GAA:Kevin Cassidy is standing over his appraisal of the Jim McGuinness regime that led to his expulsion from the Donegal county panel. The 30-year-old was told he was surplus to requirements by McGuinness earlier this week following comments he made in the book This Is Our Year.
But the Gaoth Dobhair club man, who was only persuaded to come back into the panel by McGuinness at the start of last season before going on to win an All-Star as Donegal reached the All-Ireland semi-finals, feels no confidences were broken in the book.
"It was with total honesty that I approached it and I don't believe I revealed any secrets within the squad," he said today in a statement released to the weekly GAA newspaper Gaelic Life."Anything that I discussed had been said before the publication.
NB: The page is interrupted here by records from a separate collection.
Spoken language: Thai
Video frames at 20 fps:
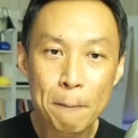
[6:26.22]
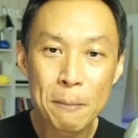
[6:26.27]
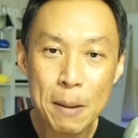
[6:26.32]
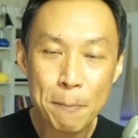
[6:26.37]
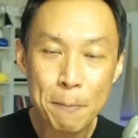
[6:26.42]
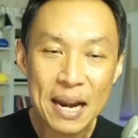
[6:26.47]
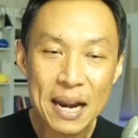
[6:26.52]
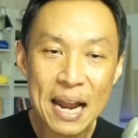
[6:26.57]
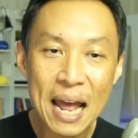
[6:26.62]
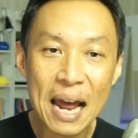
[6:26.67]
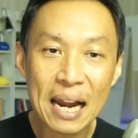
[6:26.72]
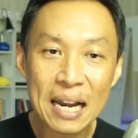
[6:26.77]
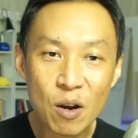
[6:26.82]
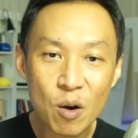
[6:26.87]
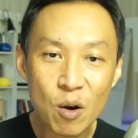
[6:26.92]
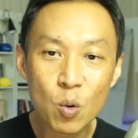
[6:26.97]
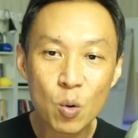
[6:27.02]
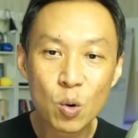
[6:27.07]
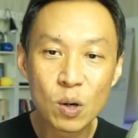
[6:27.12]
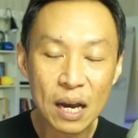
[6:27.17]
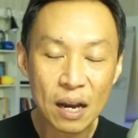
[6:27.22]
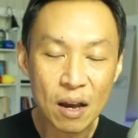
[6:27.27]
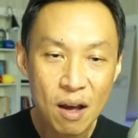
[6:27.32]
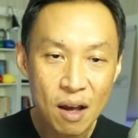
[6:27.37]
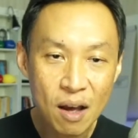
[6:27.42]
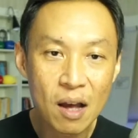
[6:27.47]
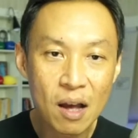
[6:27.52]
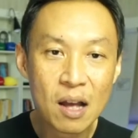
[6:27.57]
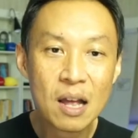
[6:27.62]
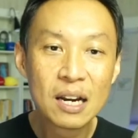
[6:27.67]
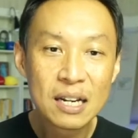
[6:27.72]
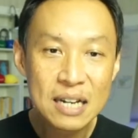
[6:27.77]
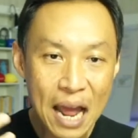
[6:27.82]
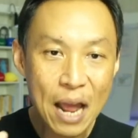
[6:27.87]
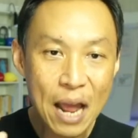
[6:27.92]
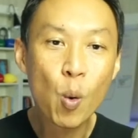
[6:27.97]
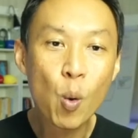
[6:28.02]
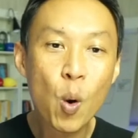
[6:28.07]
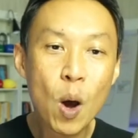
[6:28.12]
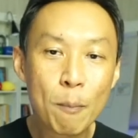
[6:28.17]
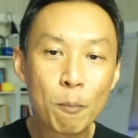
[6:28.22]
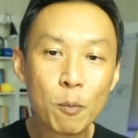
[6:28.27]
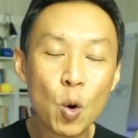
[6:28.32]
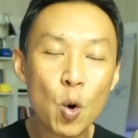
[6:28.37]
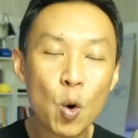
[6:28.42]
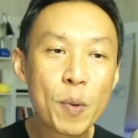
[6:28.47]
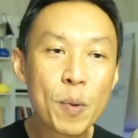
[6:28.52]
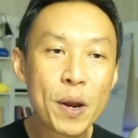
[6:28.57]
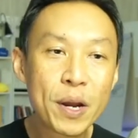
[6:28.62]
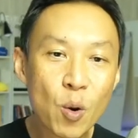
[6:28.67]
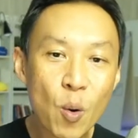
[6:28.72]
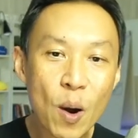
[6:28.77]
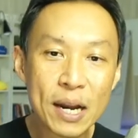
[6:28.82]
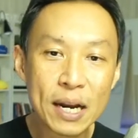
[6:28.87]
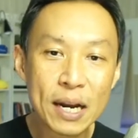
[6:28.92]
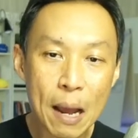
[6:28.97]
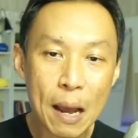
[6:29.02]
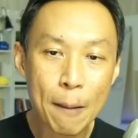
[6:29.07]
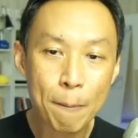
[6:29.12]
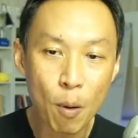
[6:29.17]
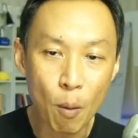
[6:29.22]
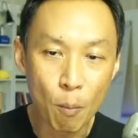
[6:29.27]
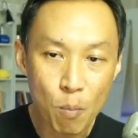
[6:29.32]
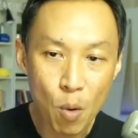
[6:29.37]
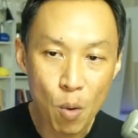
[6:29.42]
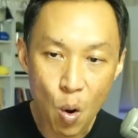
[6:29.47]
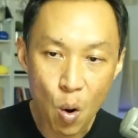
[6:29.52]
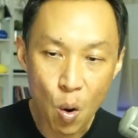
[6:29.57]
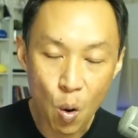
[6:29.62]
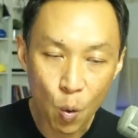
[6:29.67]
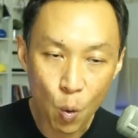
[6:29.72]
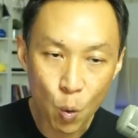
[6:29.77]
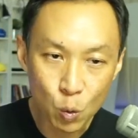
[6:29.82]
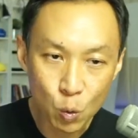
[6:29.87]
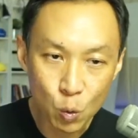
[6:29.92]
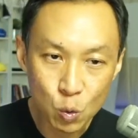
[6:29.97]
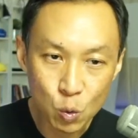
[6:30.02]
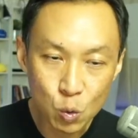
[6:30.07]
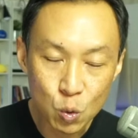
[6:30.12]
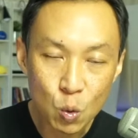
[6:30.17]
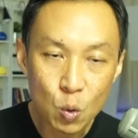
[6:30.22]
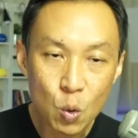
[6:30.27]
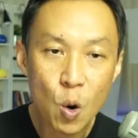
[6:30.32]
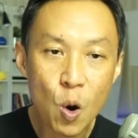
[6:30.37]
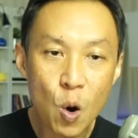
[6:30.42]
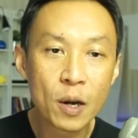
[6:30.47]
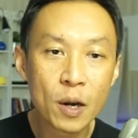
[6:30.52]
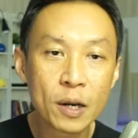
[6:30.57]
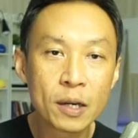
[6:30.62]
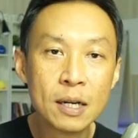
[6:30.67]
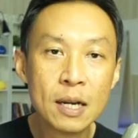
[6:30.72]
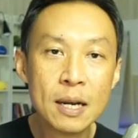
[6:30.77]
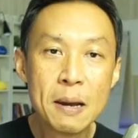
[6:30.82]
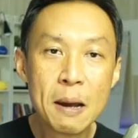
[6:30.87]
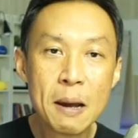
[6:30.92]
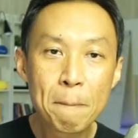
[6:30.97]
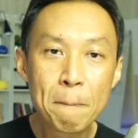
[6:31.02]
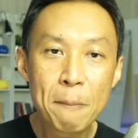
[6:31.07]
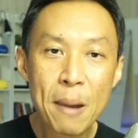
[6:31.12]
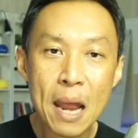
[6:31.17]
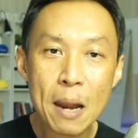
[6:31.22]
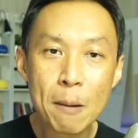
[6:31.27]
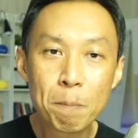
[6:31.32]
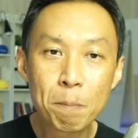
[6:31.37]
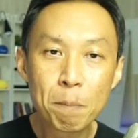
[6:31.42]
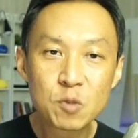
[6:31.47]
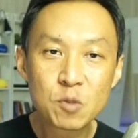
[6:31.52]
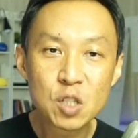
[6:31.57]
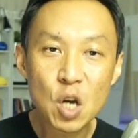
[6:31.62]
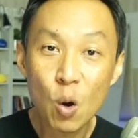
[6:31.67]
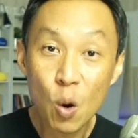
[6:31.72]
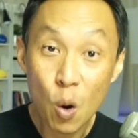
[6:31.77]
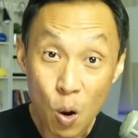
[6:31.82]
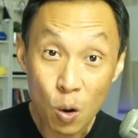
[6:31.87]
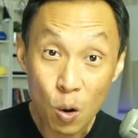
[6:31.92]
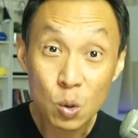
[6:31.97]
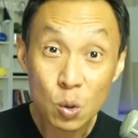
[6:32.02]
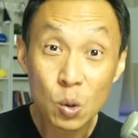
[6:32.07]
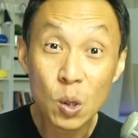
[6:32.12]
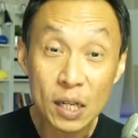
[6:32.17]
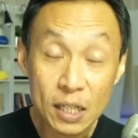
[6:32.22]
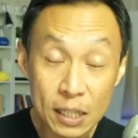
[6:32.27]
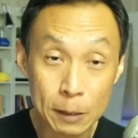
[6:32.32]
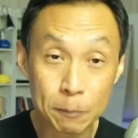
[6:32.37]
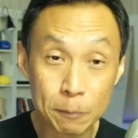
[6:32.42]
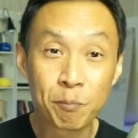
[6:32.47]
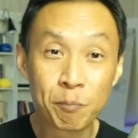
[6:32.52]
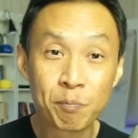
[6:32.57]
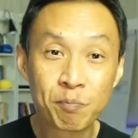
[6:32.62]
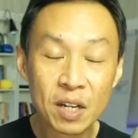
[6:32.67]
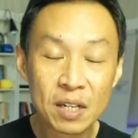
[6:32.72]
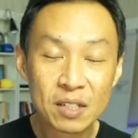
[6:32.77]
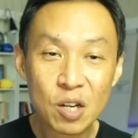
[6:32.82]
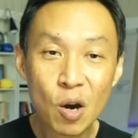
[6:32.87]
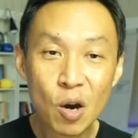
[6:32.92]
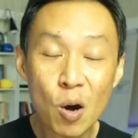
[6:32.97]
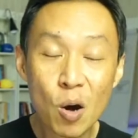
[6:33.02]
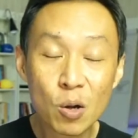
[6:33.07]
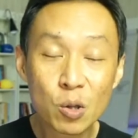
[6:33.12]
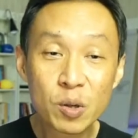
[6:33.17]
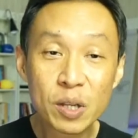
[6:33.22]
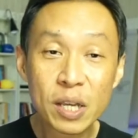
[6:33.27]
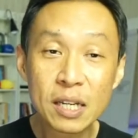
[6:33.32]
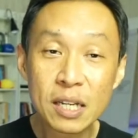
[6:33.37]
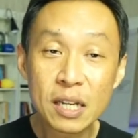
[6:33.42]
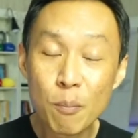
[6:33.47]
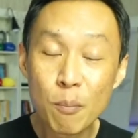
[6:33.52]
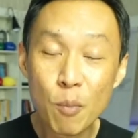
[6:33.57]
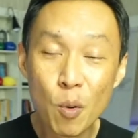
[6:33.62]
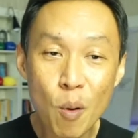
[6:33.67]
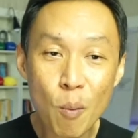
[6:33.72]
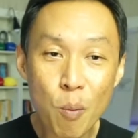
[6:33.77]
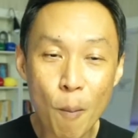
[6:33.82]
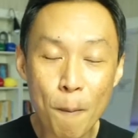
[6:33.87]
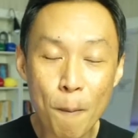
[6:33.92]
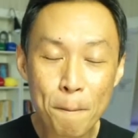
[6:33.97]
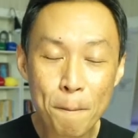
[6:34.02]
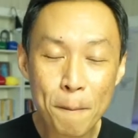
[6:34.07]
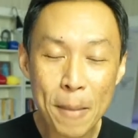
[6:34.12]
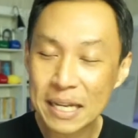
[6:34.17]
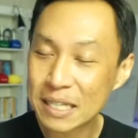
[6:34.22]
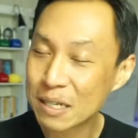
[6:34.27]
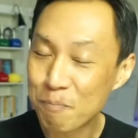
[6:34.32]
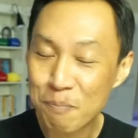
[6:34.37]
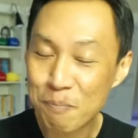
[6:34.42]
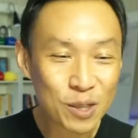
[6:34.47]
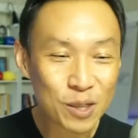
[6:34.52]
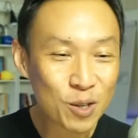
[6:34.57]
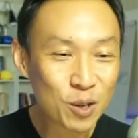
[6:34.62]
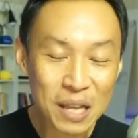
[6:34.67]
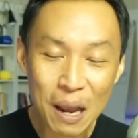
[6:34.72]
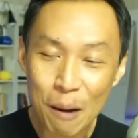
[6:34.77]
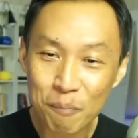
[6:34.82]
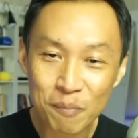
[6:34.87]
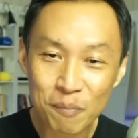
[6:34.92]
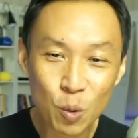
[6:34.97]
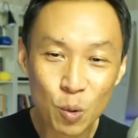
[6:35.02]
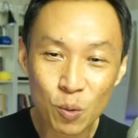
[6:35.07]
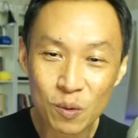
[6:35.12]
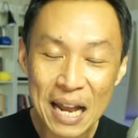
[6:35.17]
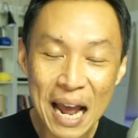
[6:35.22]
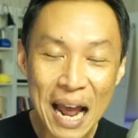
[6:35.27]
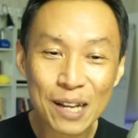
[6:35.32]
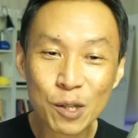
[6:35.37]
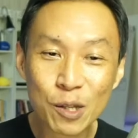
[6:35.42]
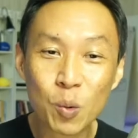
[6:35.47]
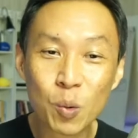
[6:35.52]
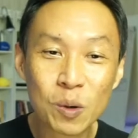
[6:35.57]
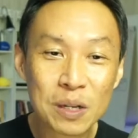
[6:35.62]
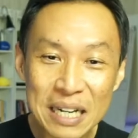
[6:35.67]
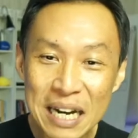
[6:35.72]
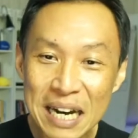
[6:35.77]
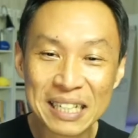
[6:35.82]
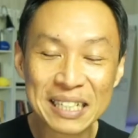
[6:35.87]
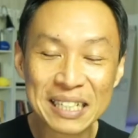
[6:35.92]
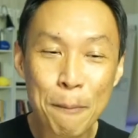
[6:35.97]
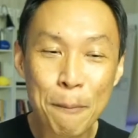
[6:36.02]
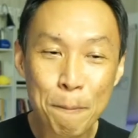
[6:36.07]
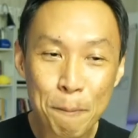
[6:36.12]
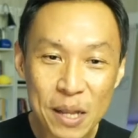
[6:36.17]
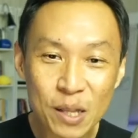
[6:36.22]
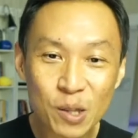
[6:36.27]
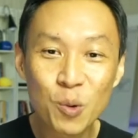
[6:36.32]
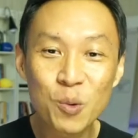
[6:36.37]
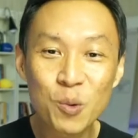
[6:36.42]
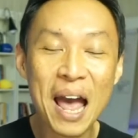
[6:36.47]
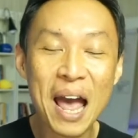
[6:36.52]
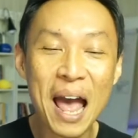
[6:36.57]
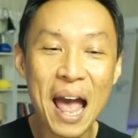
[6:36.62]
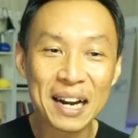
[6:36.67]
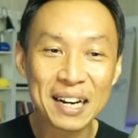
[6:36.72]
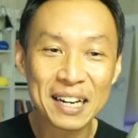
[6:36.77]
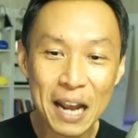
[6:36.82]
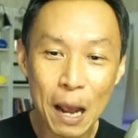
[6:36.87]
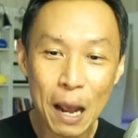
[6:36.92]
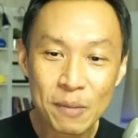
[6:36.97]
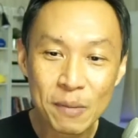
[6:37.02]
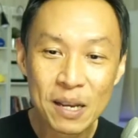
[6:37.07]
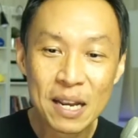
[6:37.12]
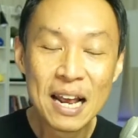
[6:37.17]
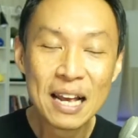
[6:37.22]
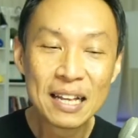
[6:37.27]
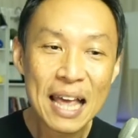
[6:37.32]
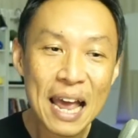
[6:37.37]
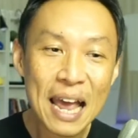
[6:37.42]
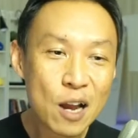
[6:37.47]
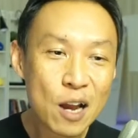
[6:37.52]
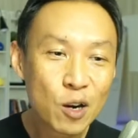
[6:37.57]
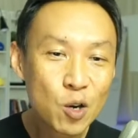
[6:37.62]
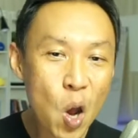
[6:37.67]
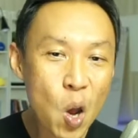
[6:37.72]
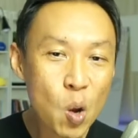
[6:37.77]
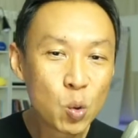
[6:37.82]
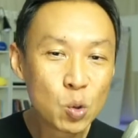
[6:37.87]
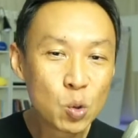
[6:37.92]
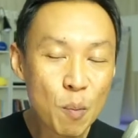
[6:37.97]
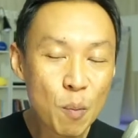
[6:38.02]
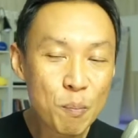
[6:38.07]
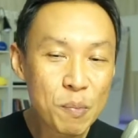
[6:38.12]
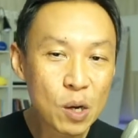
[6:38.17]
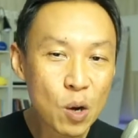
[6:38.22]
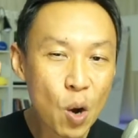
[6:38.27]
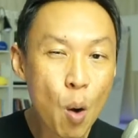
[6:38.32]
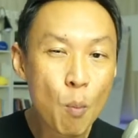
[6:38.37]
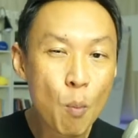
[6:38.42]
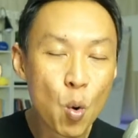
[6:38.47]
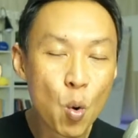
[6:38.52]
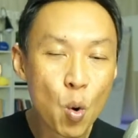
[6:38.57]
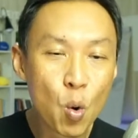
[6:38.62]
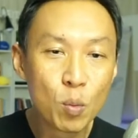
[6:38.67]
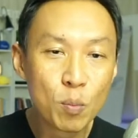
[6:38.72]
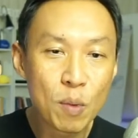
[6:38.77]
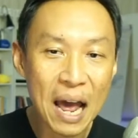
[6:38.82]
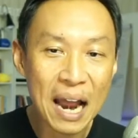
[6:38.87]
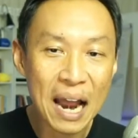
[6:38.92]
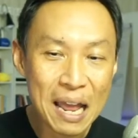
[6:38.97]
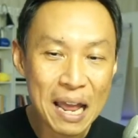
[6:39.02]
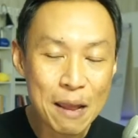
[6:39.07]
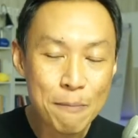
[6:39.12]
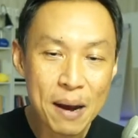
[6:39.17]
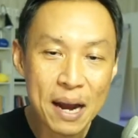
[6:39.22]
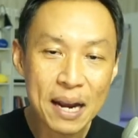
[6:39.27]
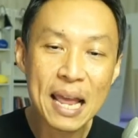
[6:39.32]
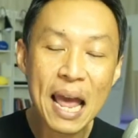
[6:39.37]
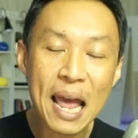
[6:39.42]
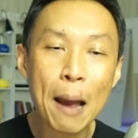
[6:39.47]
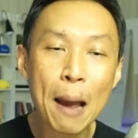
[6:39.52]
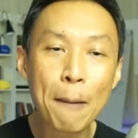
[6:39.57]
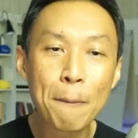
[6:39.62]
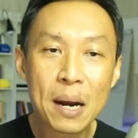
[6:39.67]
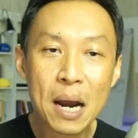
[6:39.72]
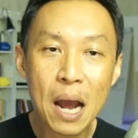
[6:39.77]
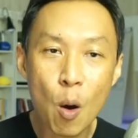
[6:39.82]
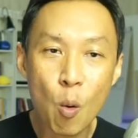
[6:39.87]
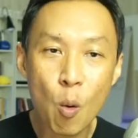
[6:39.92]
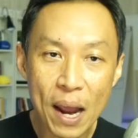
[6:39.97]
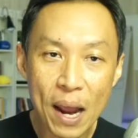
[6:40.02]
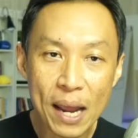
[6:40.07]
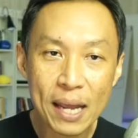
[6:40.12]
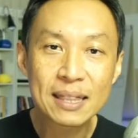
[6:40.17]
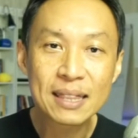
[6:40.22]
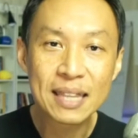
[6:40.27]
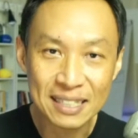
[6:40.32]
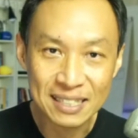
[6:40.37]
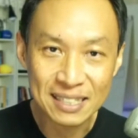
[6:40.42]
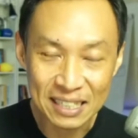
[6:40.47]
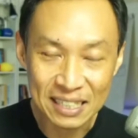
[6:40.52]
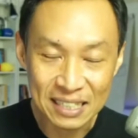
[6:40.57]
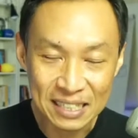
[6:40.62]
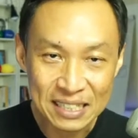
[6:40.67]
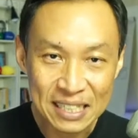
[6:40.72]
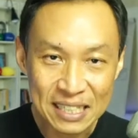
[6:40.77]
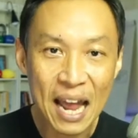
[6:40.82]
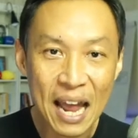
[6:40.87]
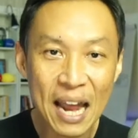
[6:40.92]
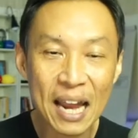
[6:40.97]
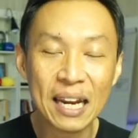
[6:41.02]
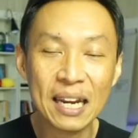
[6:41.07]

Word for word: มีปัญหาเดียวกับคุณก็ได้ความรู้ไปด้วยนะครับผมมองคุณทุกคนเป็นเจ้าของธุรกิจในมุมของผมไม่จำเป็นต้องทำได้ทุกเรื่องหรือทำเป็นทุกอย่างนะครับแต่อย่างน้อยคุณต้องมีข้อมูลอะไรบางอย่างเพื่อเอาไว้ตัดสินใจ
“Our achievements this year were incredible and the times we shared will stay with me forever. It was an incredible time to be a Donegal player. At the end of the season there was a sense of unfinished business, but due to present circumstances it will remain as that for me.”
It is believed McGuinness is upset that he had no consultation from the player prior to the writing of the book, in which the Glenties man’s rigorous training methods are laid bare.
“Jim’s warm-ups are unbelievable,” Cassidy said in the book. “You feel like dying in the middle of them. We might have warmed up with the ball for half an hour. Then we go into springs, 80-metre sprints, 100-metre sprints, shuttle runs, cones on 20 yards either side of you and you have to sprint to the cones and back again.
“You have four men in a line, and if there is any more than a second or two seconds of a difference between the four men, you go again. There is no slacking off, there is no way out. It’s the hardest I’ve ever trained in my life.”